С каждой выкрикиваемой почестью отца Авель все уверенней ощущал, что проиграет, должен проиграть, победа невозможна. Медленно и спокойно, будто в трансе – уверенность была столь велика – он снял кируфу и шальвары, расстегнул сандалии, вынул из ножен готский канджар. На миг засмотрелся на черное, искривленное острие из пуринической стали. Рукоять-кобра была мокрой от пота, юноша отер ладонь о бедро.

Зенон, возвращаясь в ряды зрителей, хлопнул Авеля по спине. Авель поднял голову. Ничего не слышал, они уже что-то скандировали, но он ничего не слышал, красный свет отобрал у него слух. Герман шел к нему, выше на полпуса, с ножом, сжимаемым странным хватом на высоте груди. Он тренировался, подумал Авель, он уже дрался, он умеет. Я же кинжалом только играл. Не имею права выиграть. Должен бросить оружие, пасть на землю, поцеловать его стопу. Иначе он меня порежет. Ссволоччь!

Он вообразил это: как падает на колени и целует стопу. Кровь ударила в голову. Он ощерился. Почтение для эстлоса Авеля Бербелека! Сына Иеронима! Прыгнул на Германа. Тот заморгал, поднял нож, в последний момент опустил его, отступил и побежал. Авель всегда был быстр, в гимнасии обгонял всех ровесников. В десять прыжков он настиг Германа, рубанул его через спину, через ногу, через плечо, через спину; схватил за волосы и дернул, останавливая, после чего вогнал канджар ему в правую ягодицу.

Герман упал. Задыхающегося Авеля оттащил Зенон. Над побежденным склонились уже лекари, демиургосы крови и костей. Авель отвел удивленный взгляд.

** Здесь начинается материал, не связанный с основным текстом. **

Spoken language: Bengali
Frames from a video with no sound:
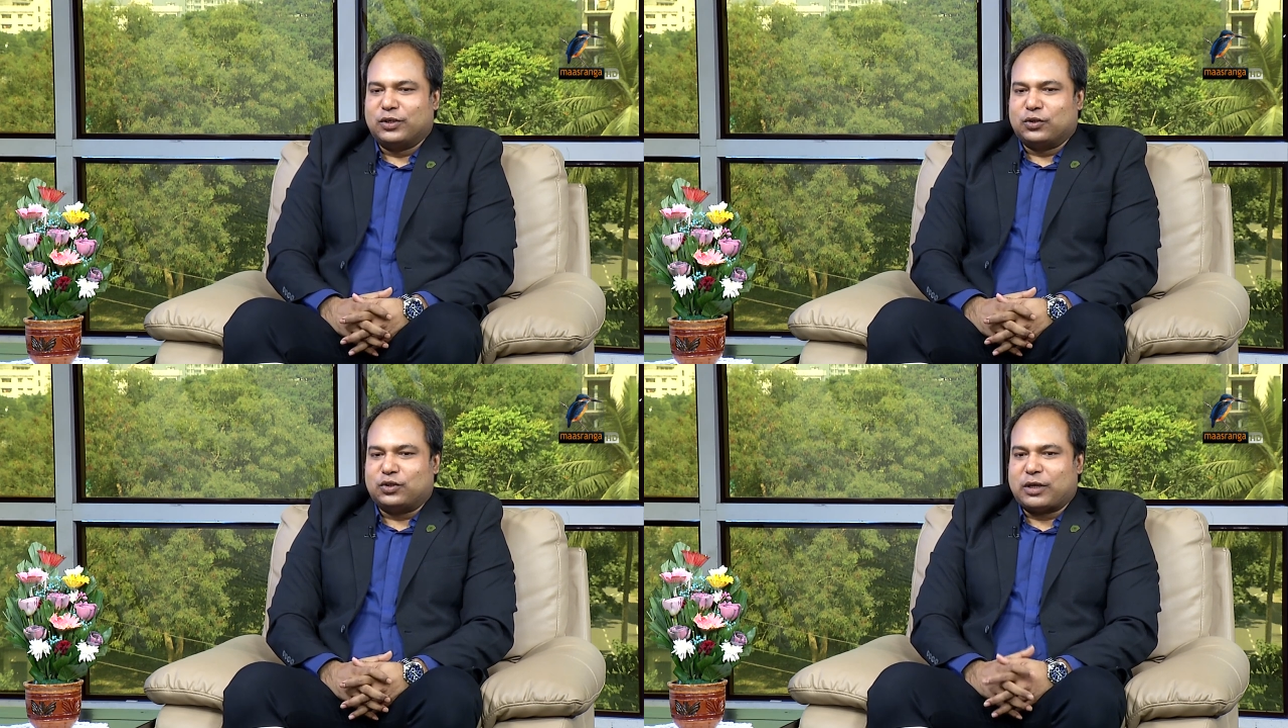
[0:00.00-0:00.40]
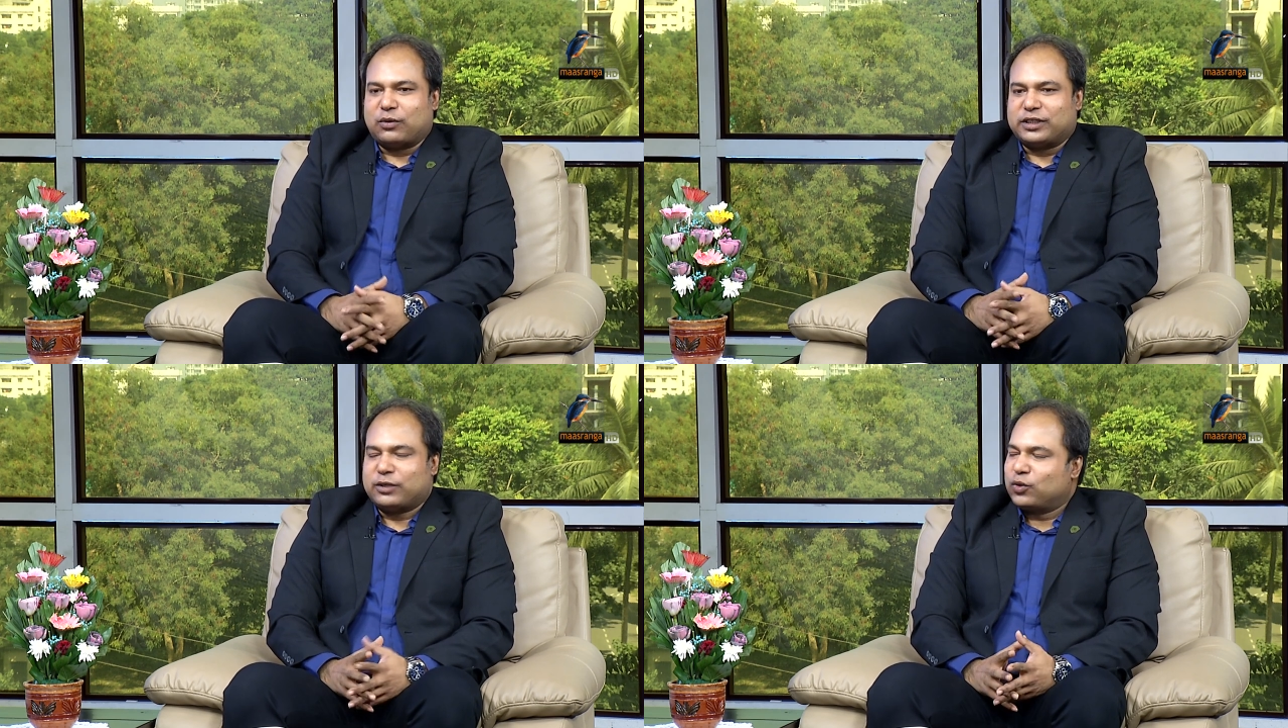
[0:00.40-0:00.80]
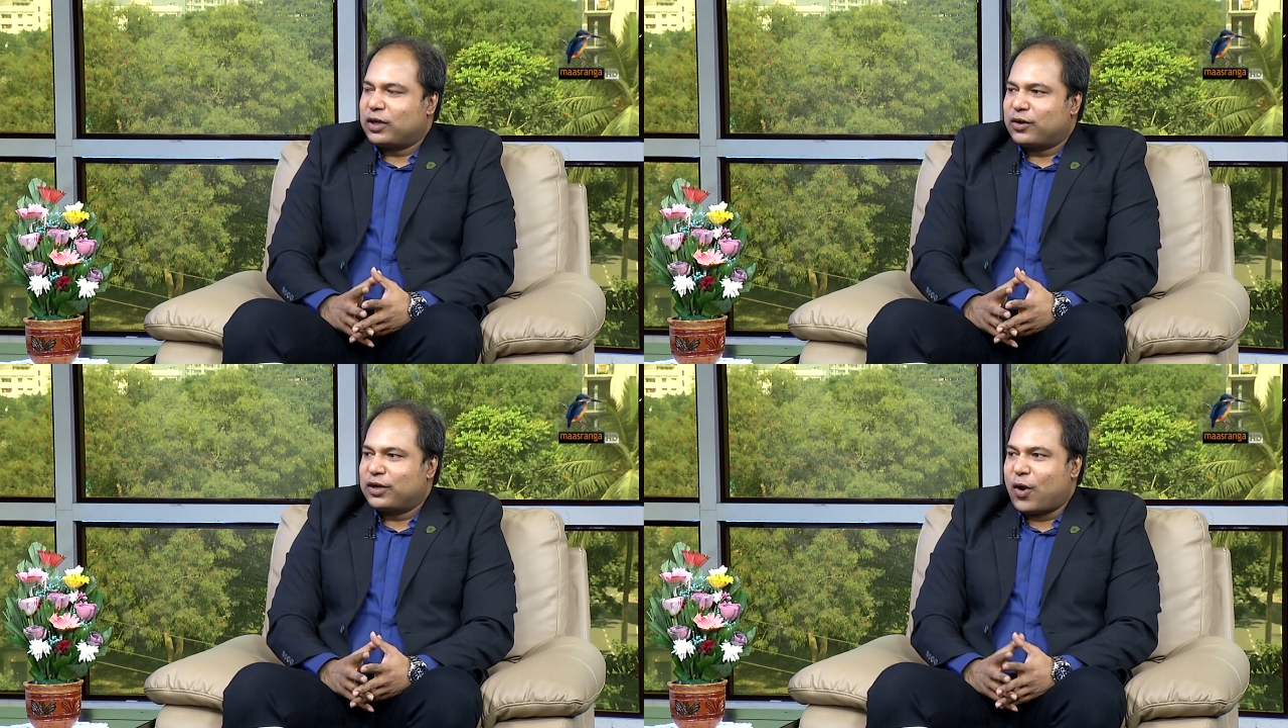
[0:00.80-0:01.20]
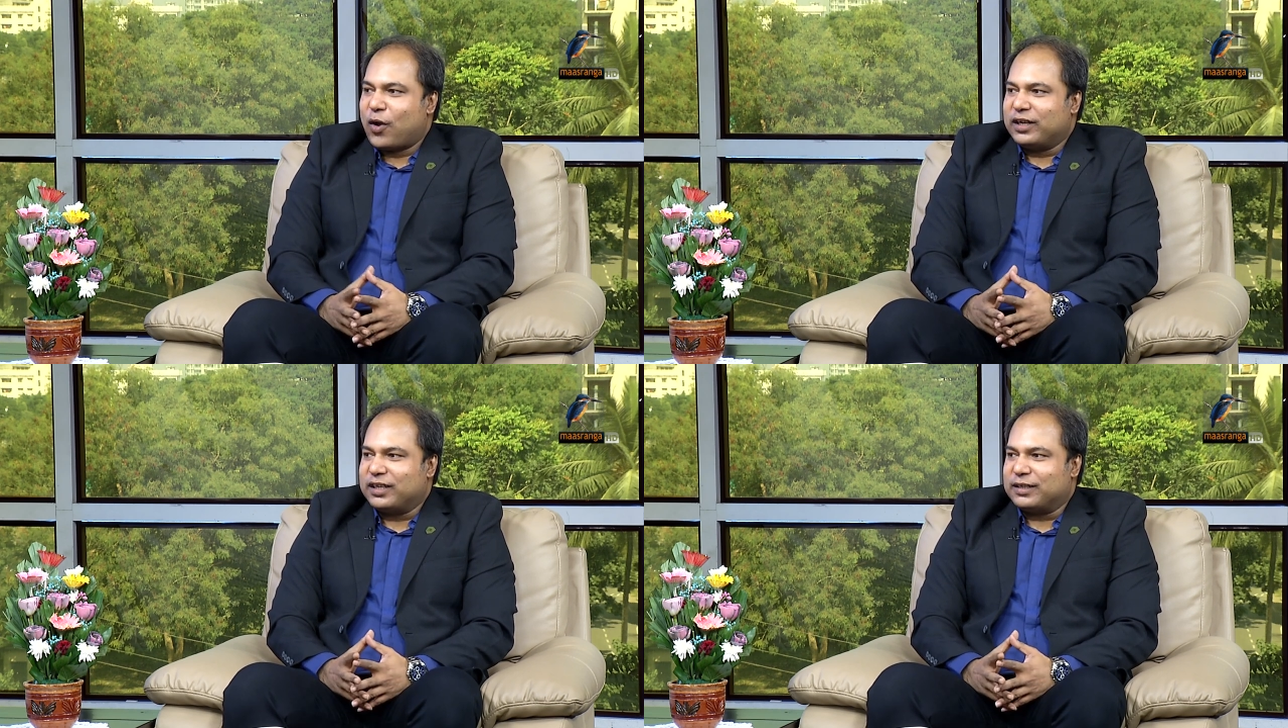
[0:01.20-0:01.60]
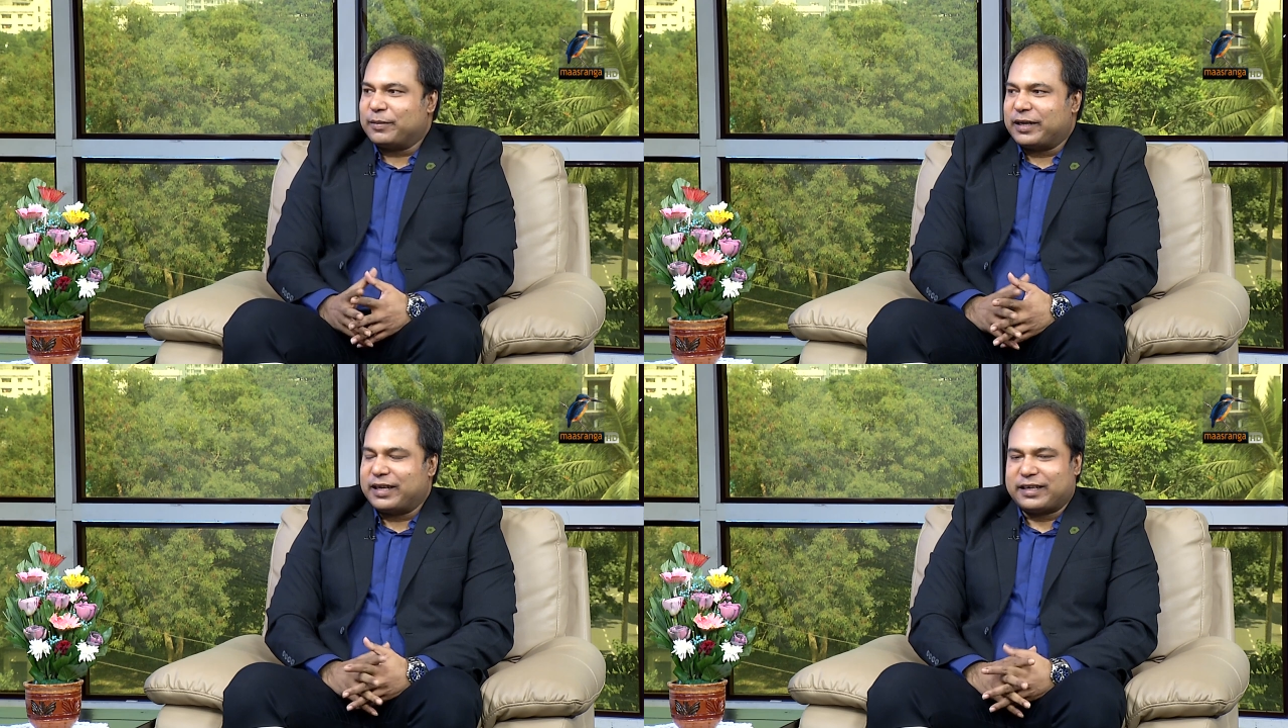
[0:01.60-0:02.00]
তো যাই হোক যে কোনো কারণে হয়নি
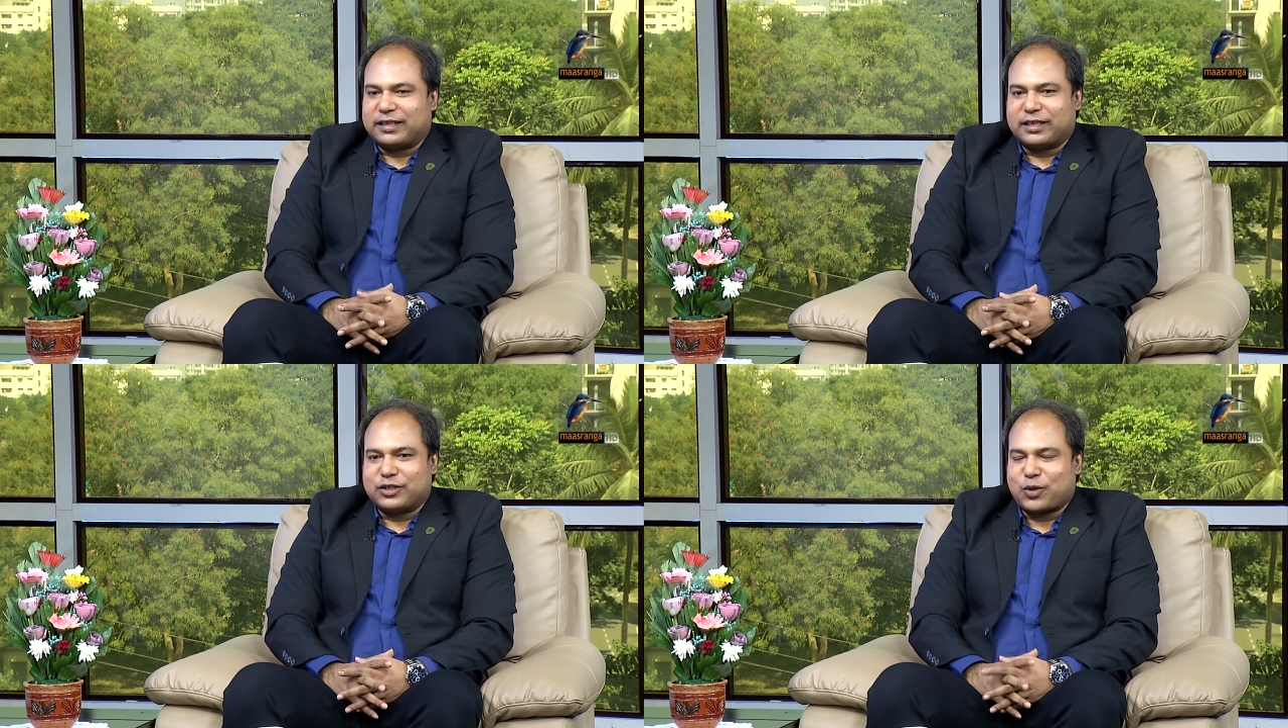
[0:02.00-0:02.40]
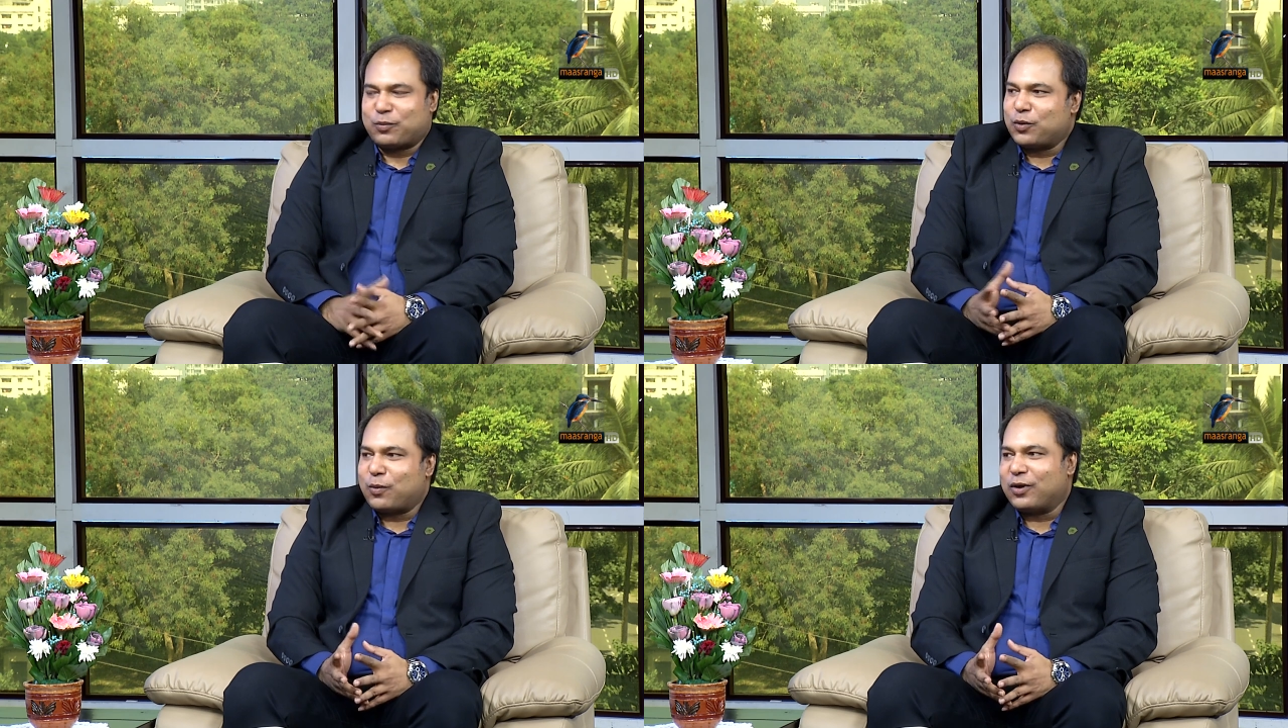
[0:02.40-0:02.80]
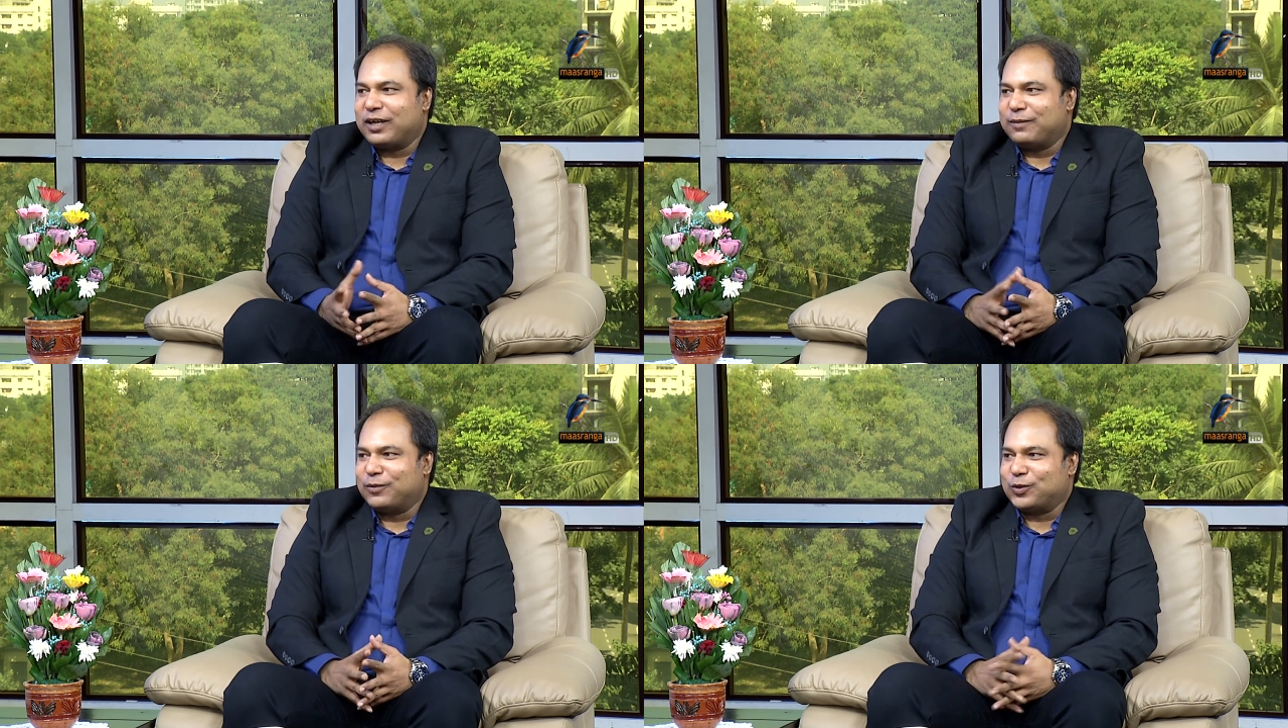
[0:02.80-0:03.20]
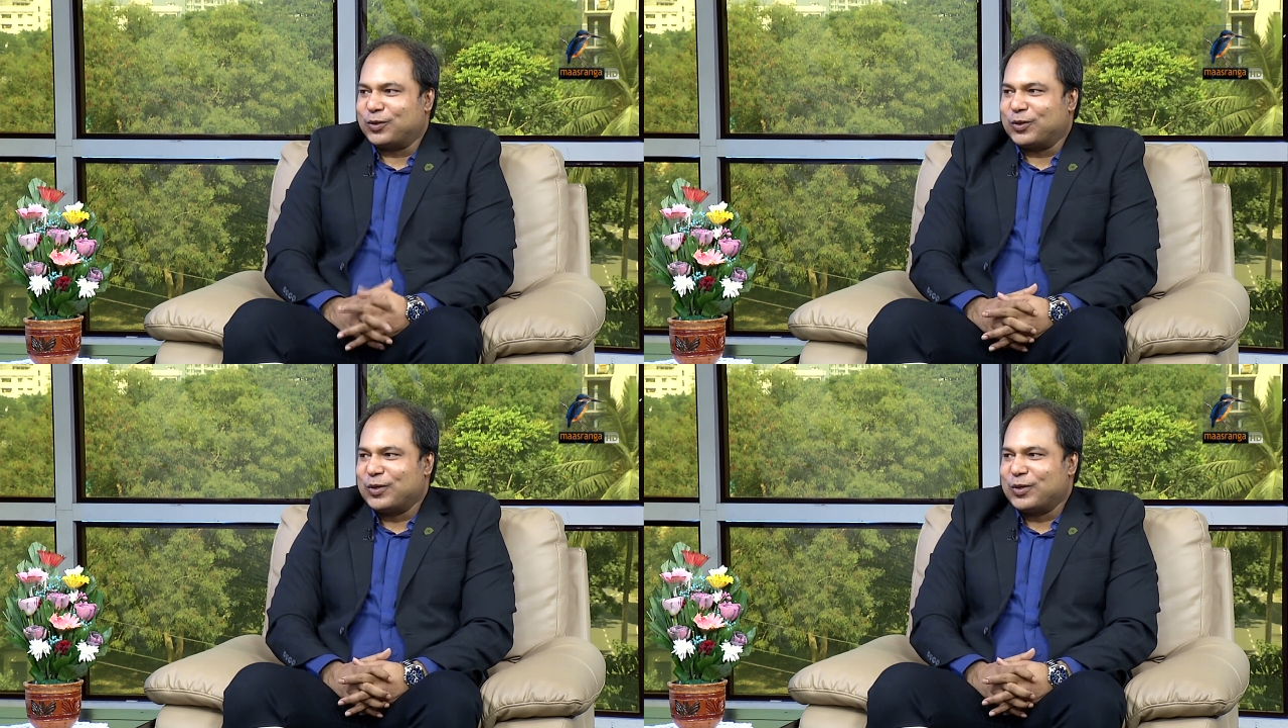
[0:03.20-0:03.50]
মানে এটা একটা স্বপ্নভঙ্গের মতো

Высокая аристократка с бриллиантовыми перстиями и цветным татуажем, оплетавшим шею, подала Авелю большой кубок, полный вина. Широко усмехнулась. Авель, движением столь естественным, будто стирал пот со лба, притянул ее к себе и поцеловал, судорожно выпивая дыхание меж ее губ.

Зенон дернул его за плечо и вознес над головой его правую руку, все еще стиснутую в кулак. Уже все скандировали, такова была очевидность:

– Авель! Авель! Авель! Авель! Авель!

* * *

Первым, что сделала эстле Летиция Лотте, вернувшись в Александрию, – организовала поздравительный прием. Поздравляла она, однако, не эстле Амитаче; речь шла о том, чтобы александрийская аристократия могла поприветствовать Летицию. Прием, по словам Лотте, задумывался «довольно скромным». Она пригласила на него чуть больше сотни гостей. Вечером третьего Маюса, в час Проскинезы Солнца – когда край солнечного диска касается золотого памятника Александра, – ворота дворца отворились.